• _TASK ITEM_:
Only the lines from the one that includes "[8:04.63-8:04.83]" through the last line below belong in the reply, copied exactly and without pictures.

• _RECORDS TO PROCESS_:
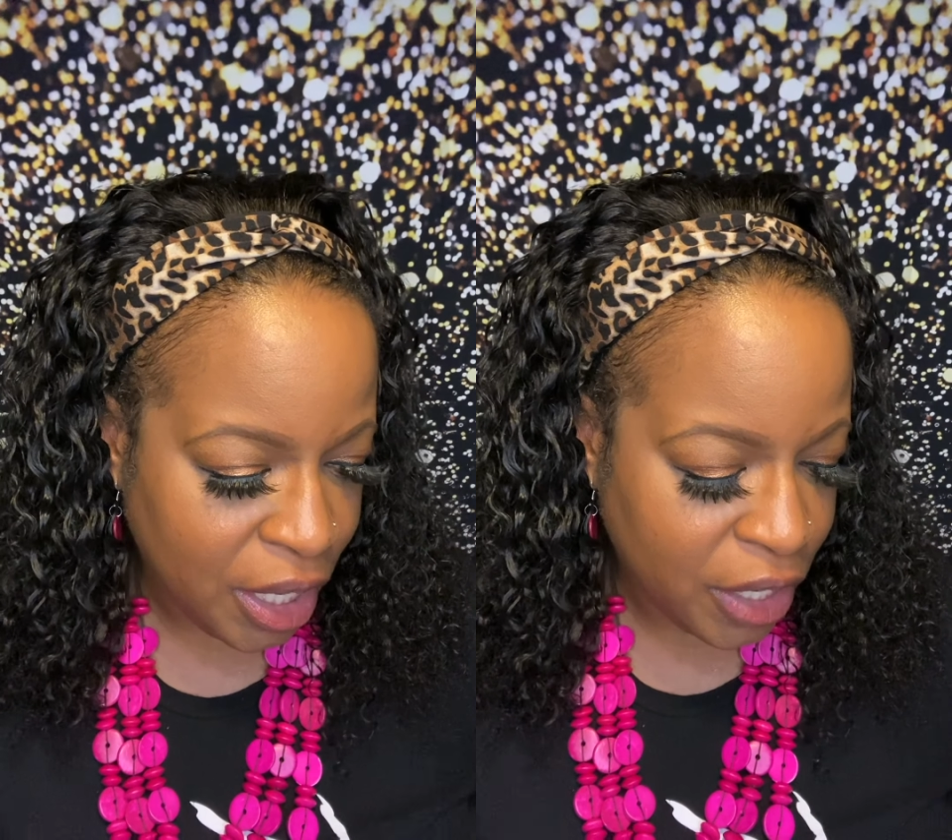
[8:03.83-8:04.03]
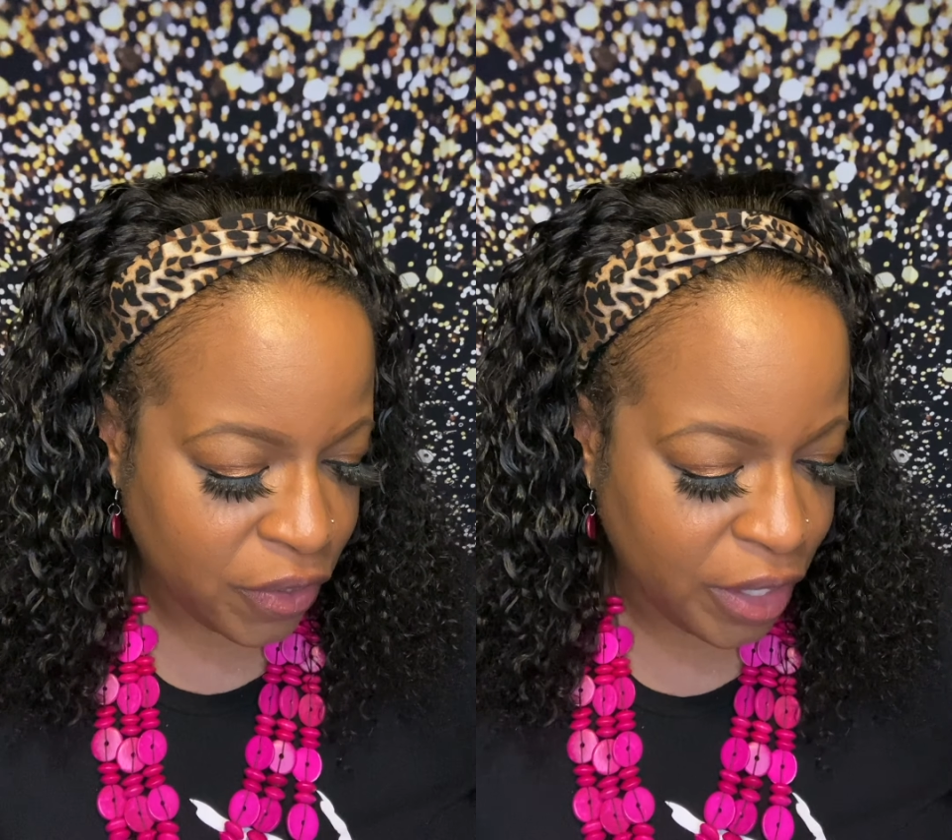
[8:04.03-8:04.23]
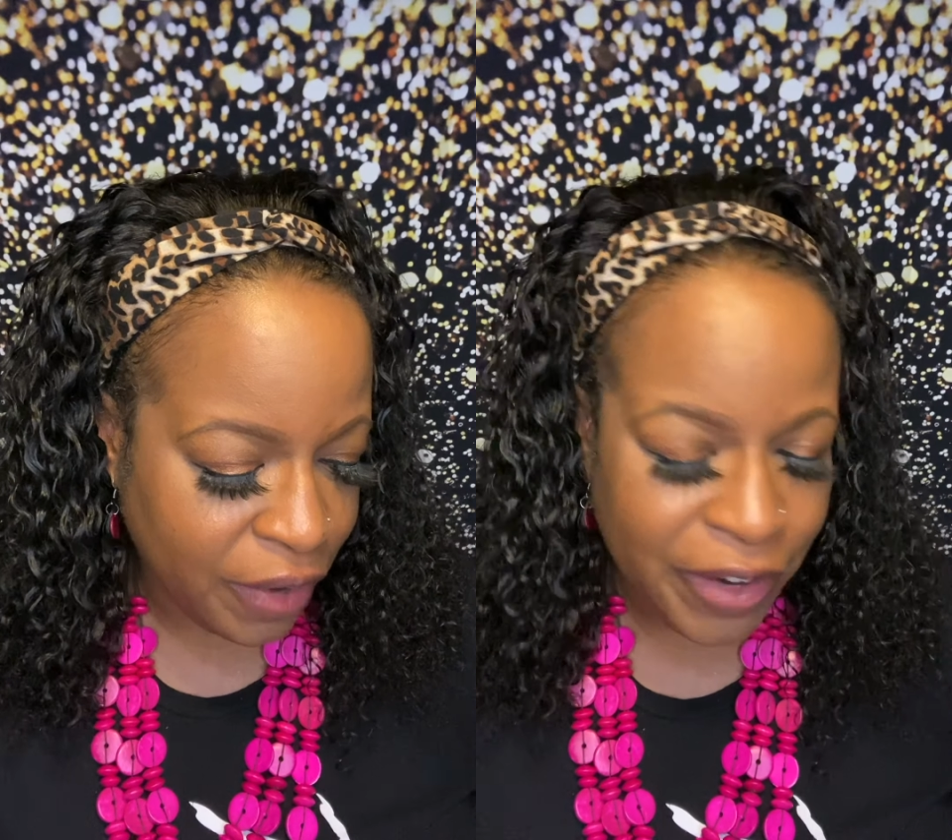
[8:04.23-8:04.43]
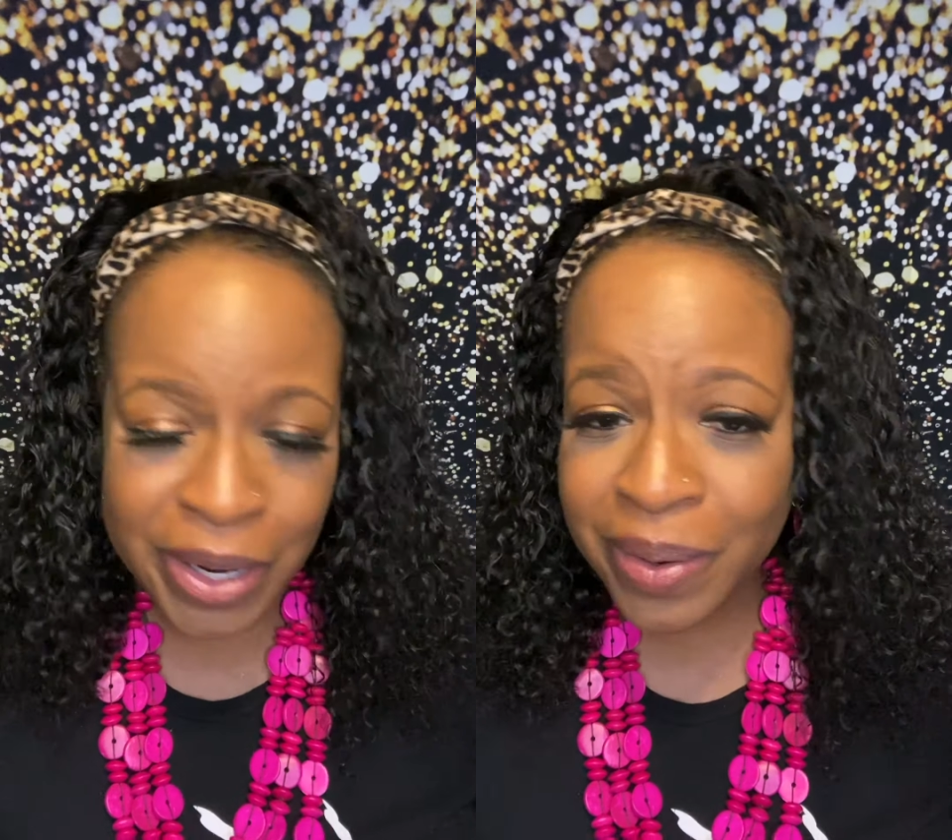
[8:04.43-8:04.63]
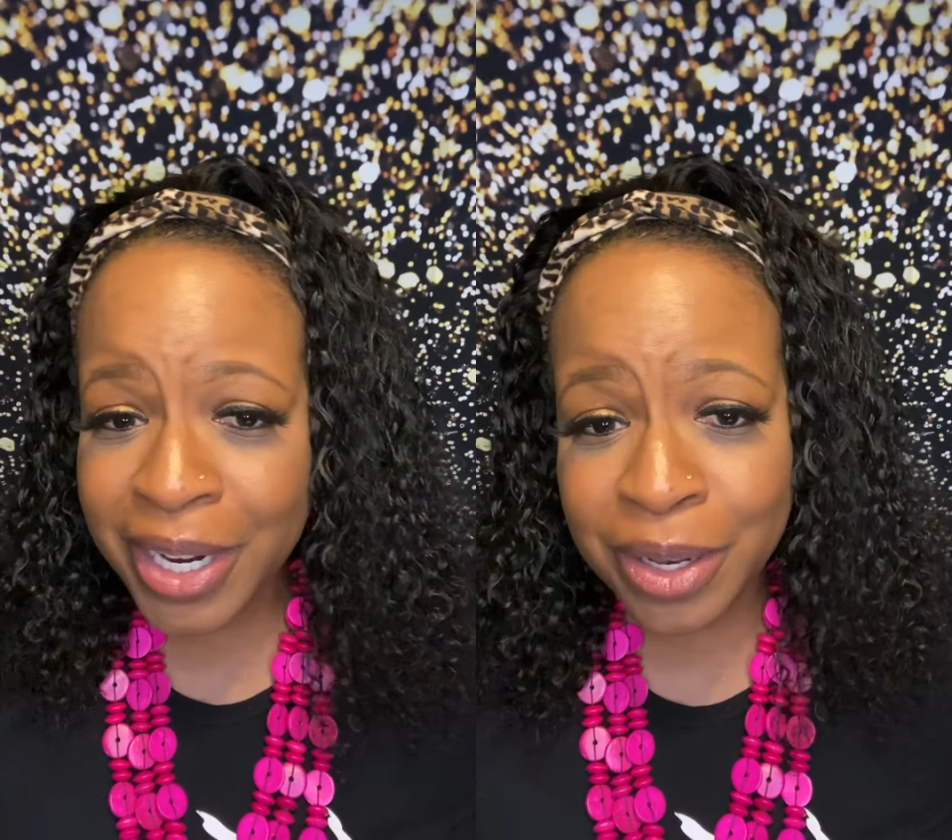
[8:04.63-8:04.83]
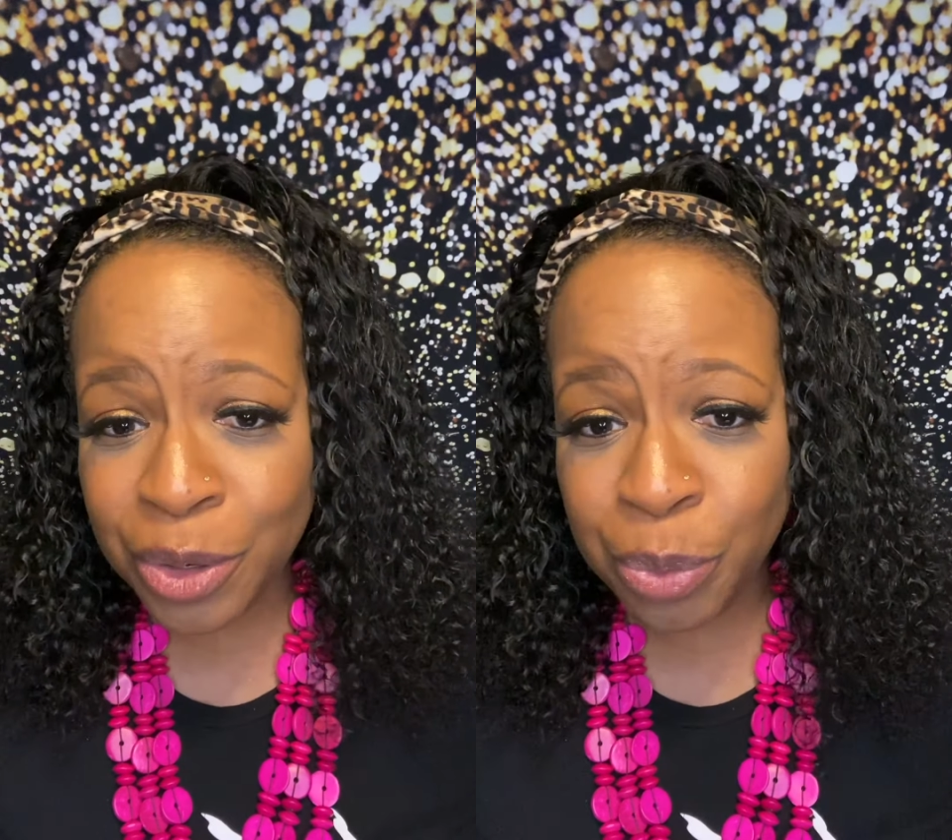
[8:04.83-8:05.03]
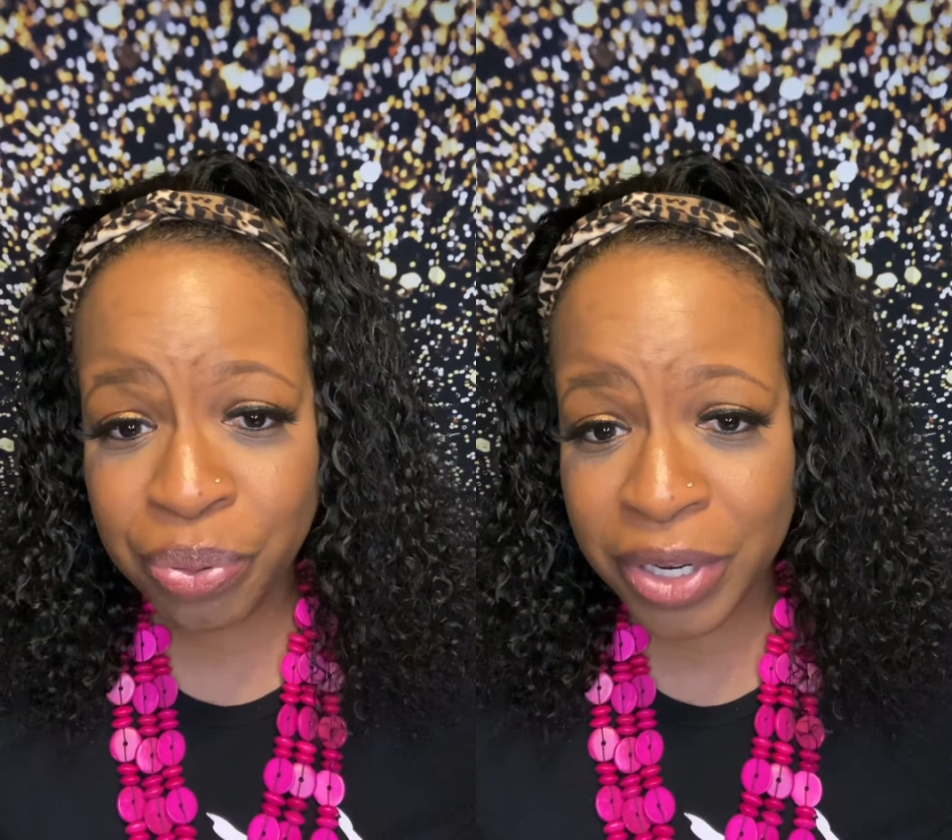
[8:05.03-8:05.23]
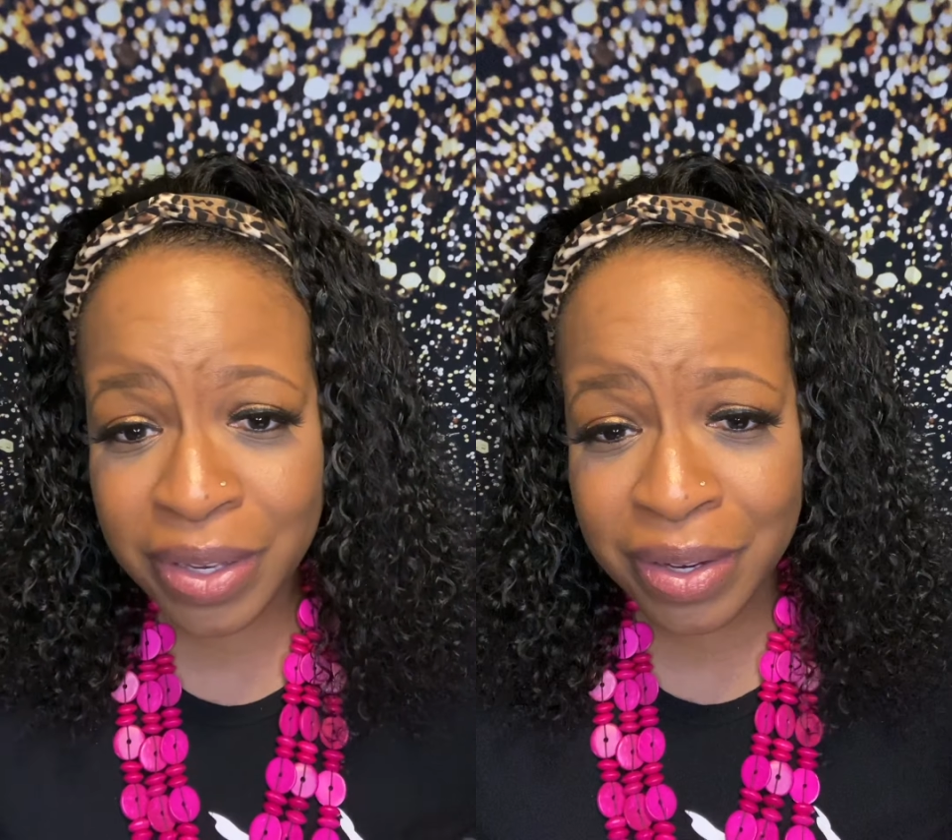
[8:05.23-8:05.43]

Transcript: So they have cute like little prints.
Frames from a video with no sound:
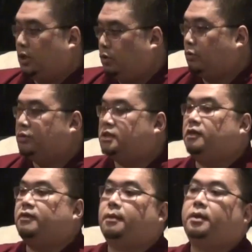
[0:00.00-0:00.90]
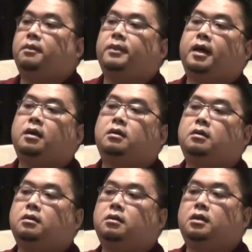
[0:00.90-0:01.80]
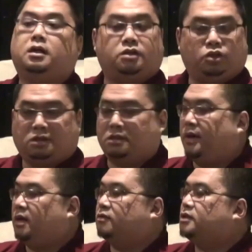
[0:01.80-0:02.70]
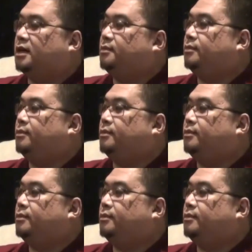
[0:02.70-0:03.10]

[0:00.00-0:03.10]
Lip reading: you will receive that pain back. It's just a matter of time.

• _EXERCISE OUTPUT_:
[8:04.63-8:04.83]
[8:04.83-8:05.03]
[8:05.03-8:05.23]
[8:05.23-8:05.43]

Transcript: So they have cute like little prints.
Frames from a video with no sound:
[0:00.00-0:00.90]
[0:00.90-0:01.80]
[0:01.80-0:02.70]
[0:02.70-0:03.10]

[0:00.00-0:03.10]
Lip reading: you will receive that pain back. It's just a matter of time.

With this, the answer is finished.